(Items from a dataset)
════════════════════

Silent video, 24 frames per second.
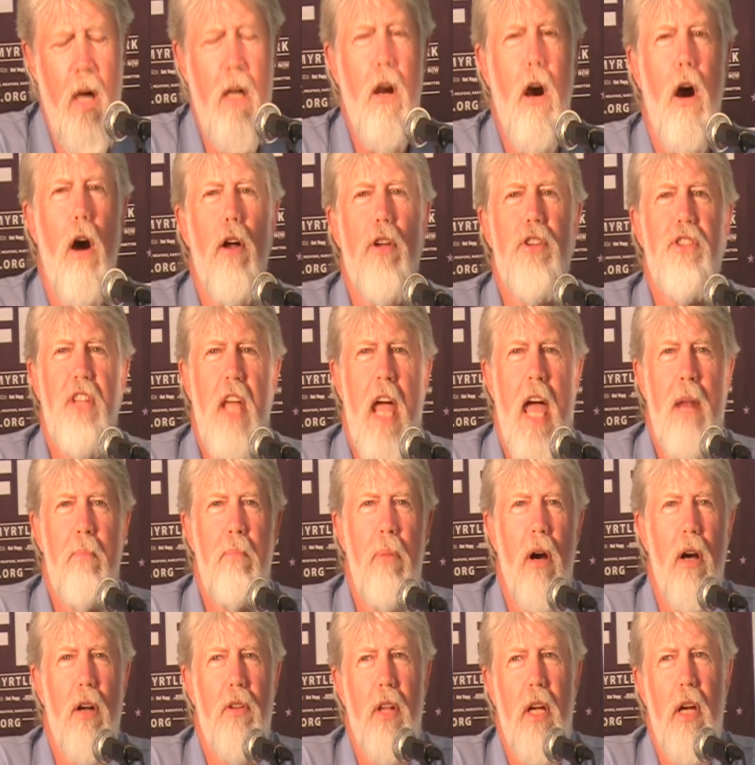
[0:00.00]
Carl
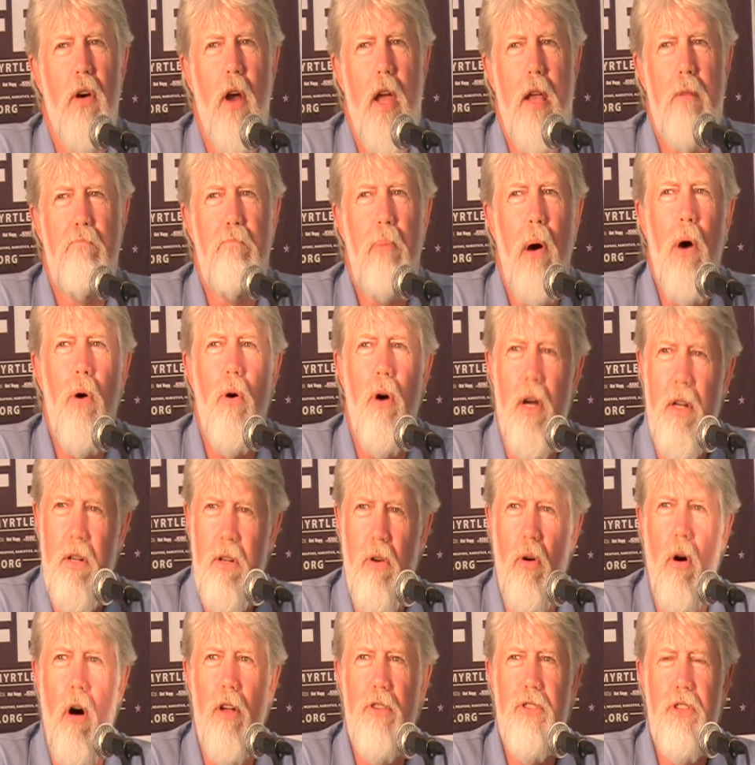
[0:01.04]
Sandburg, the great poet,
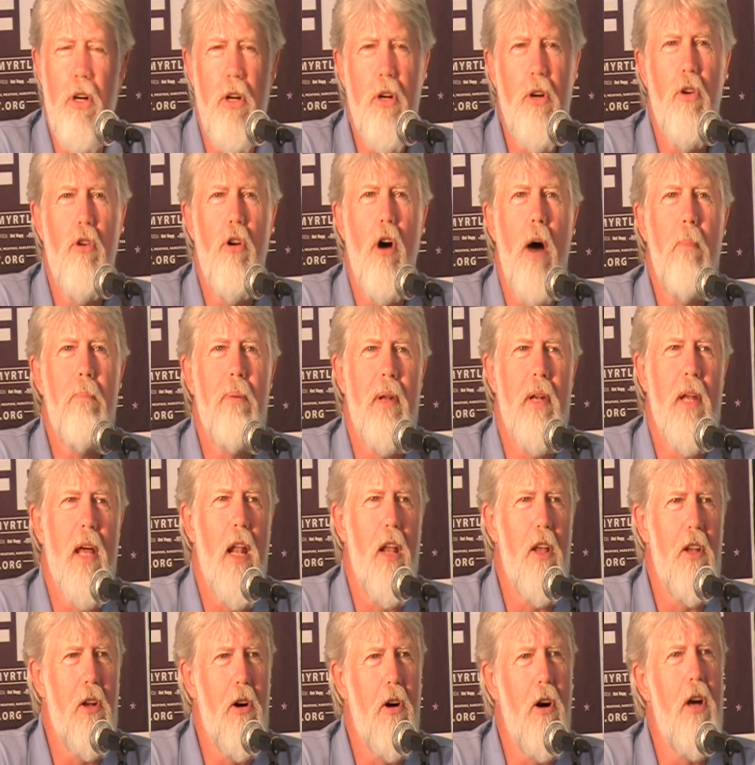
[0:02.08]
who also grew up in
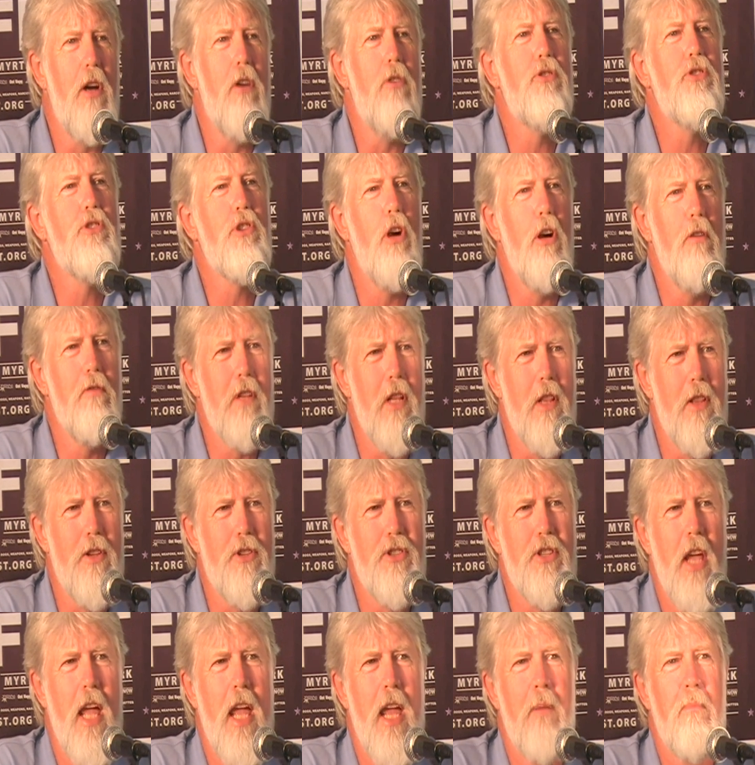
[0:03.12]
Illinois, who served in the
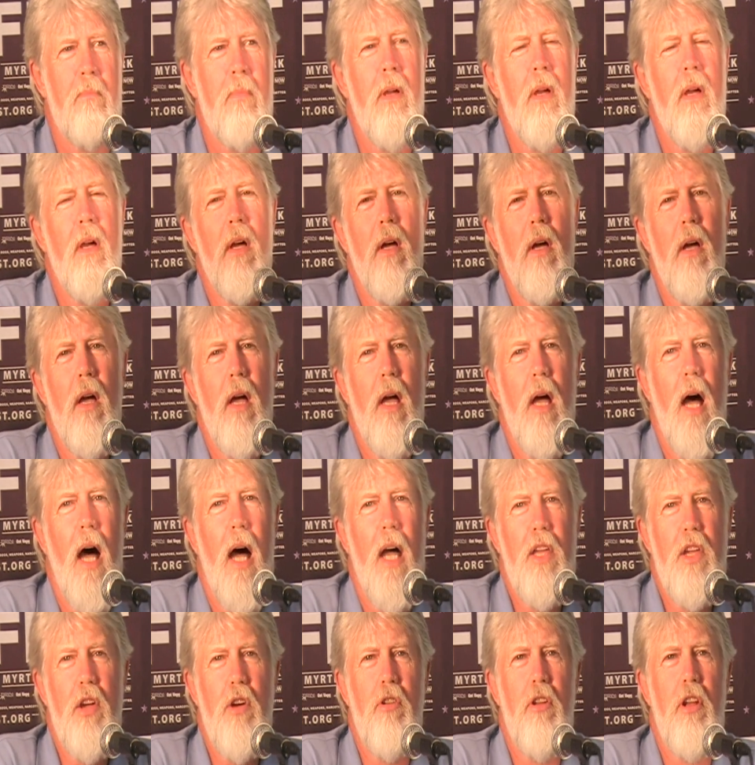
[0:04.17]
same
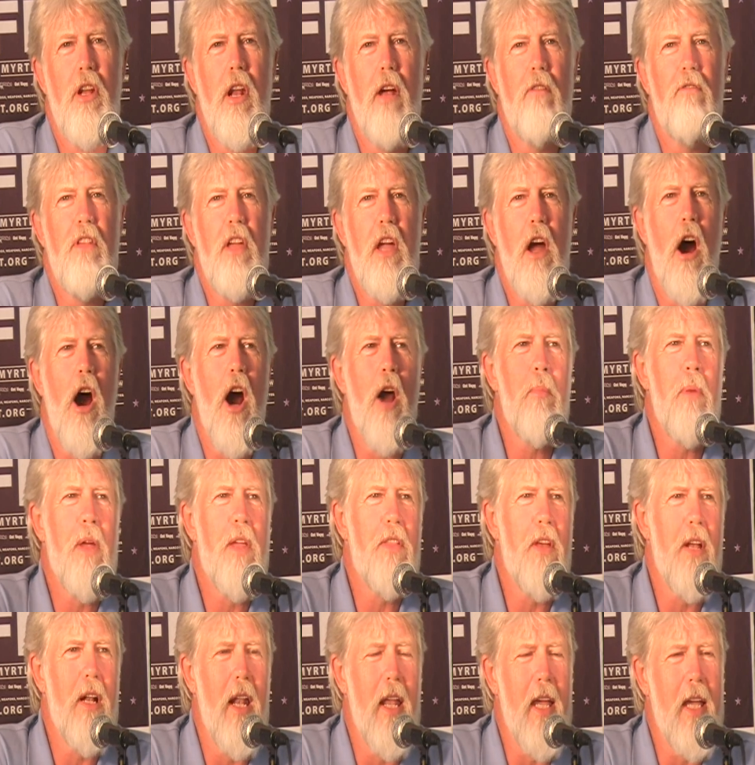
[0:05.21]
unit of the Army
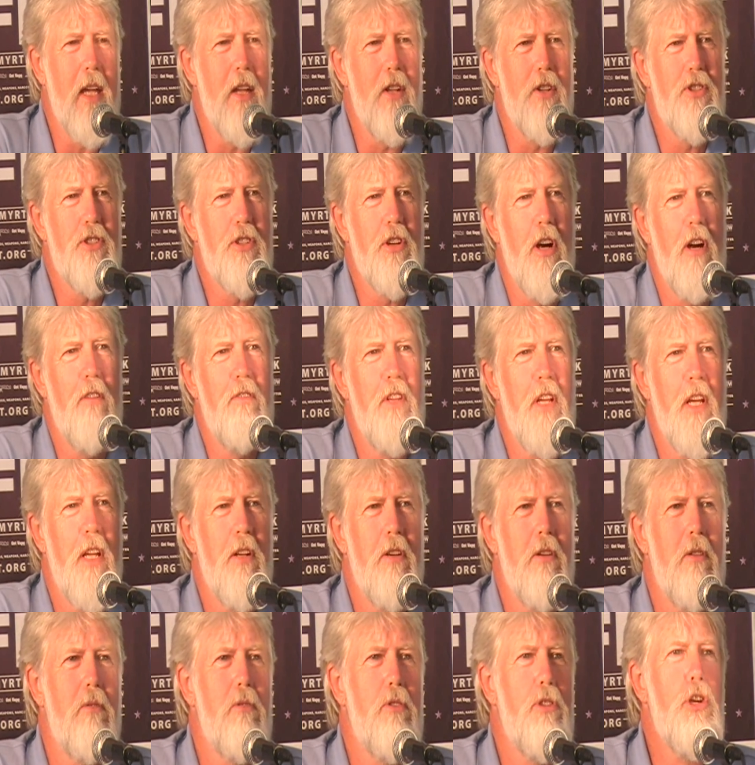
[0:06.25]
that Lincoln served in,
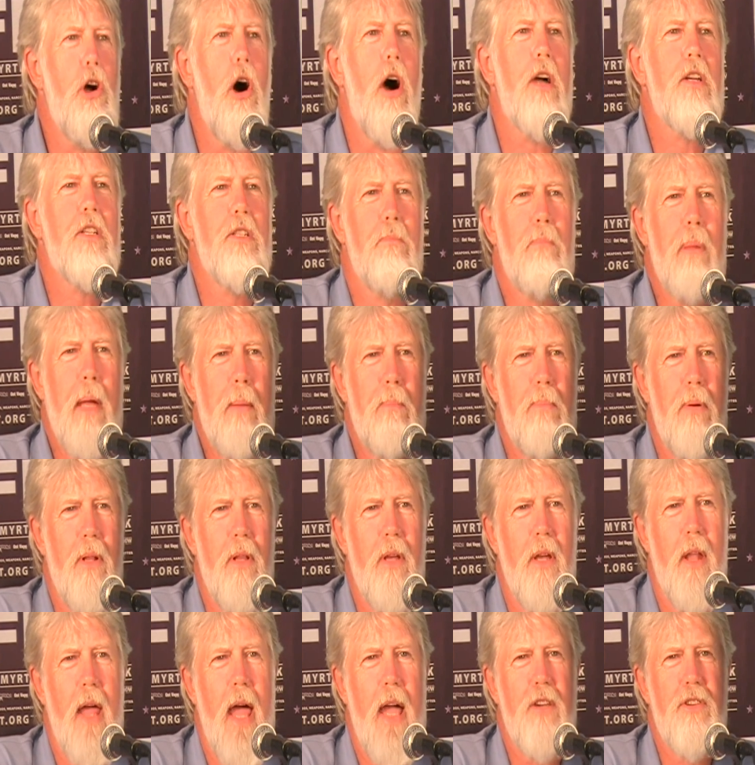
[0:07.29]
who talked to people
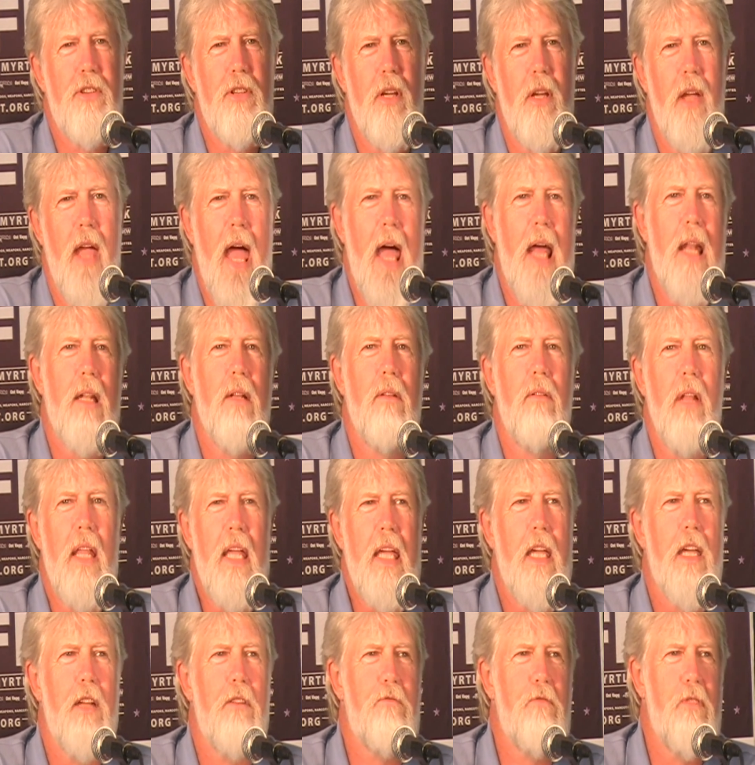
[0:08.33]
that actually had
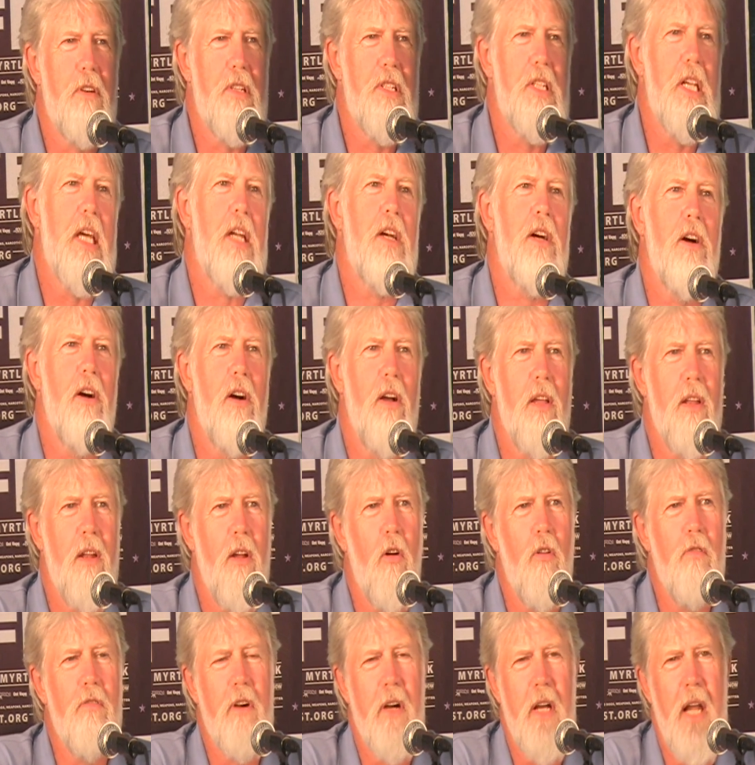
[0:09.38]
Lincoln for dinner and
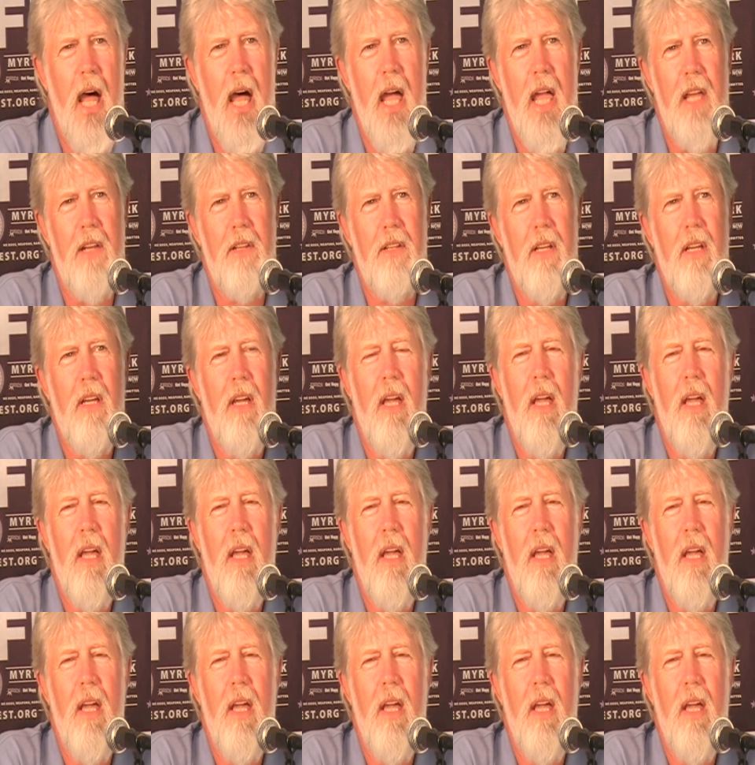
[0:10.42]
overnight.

════════════════════

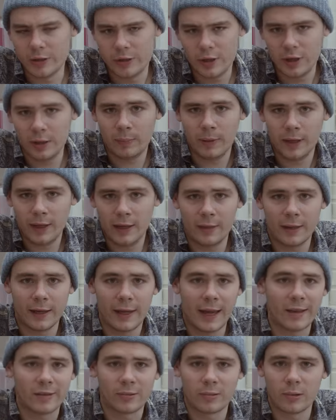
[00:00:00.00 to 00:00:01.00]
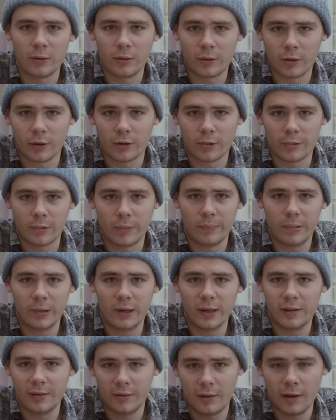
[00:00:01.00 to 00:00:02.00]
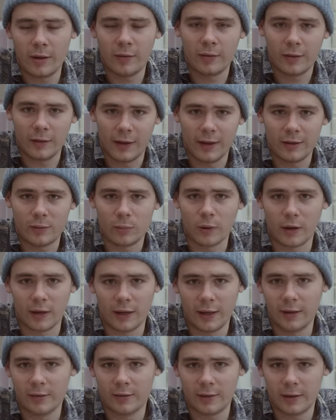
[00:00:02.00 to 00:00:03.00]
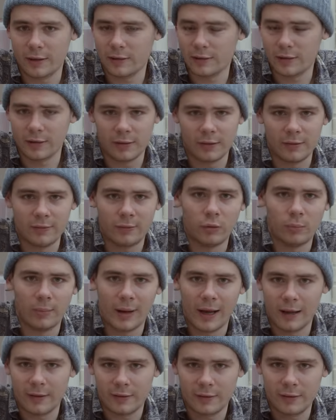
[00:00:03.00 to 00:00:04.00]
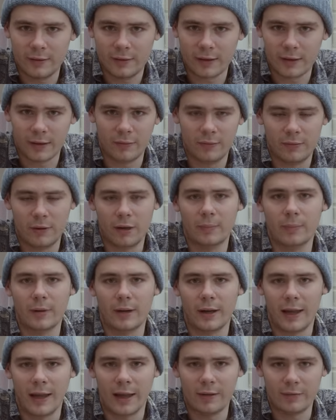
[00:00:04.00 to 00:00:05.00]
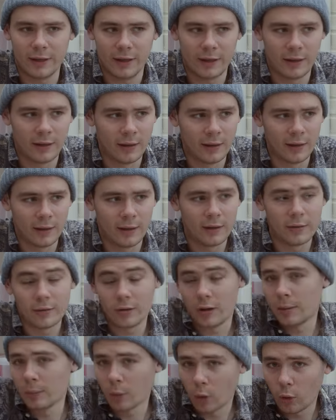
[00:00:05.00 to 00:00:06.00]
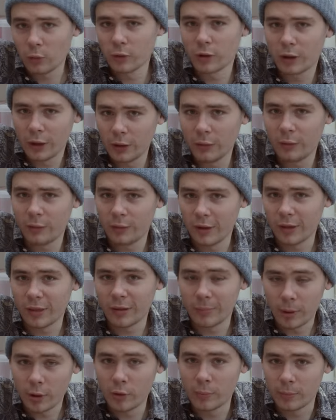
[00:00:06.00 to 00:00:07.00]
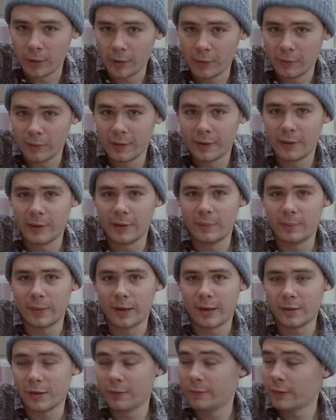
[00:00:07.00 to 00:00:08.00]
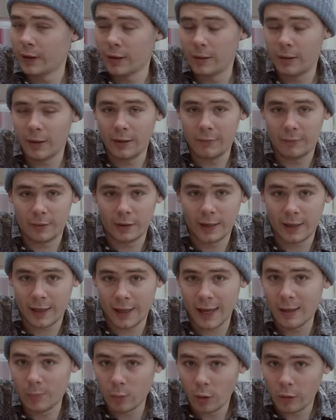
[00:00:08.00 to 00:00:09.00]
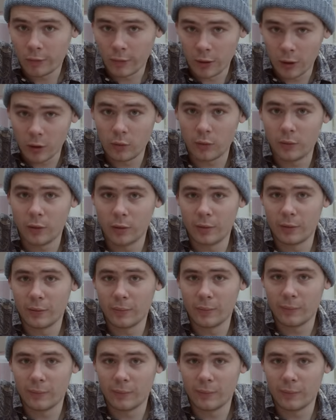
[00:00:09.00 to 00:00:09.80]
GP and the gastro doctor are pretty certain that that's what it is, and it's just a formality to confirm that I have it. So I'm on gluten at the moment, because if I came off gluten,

════════════════════

*ASSIGNED TASK*:
Reproduce the data above exactly, but only from the line containing "[00:00:02.00 to 00:00:03.00]" through the line containing "[00:00:08.00 to 00:00:09.00]". Omit all pictures.

*OUTPUT BELOW*:
[00:00:02.00 to 00:00:03.00]
[00:00:03.00 to 00:00:04.00]
[00:00:04.00 to 00:00:05.00]
[00:00:05.00 to 00:00:06.00]
[00:00:06.00 to 00:00:07.00]
[00:00:07.00 to 00:00:08.00]
[00:00:08.00 to 00:00:09.00]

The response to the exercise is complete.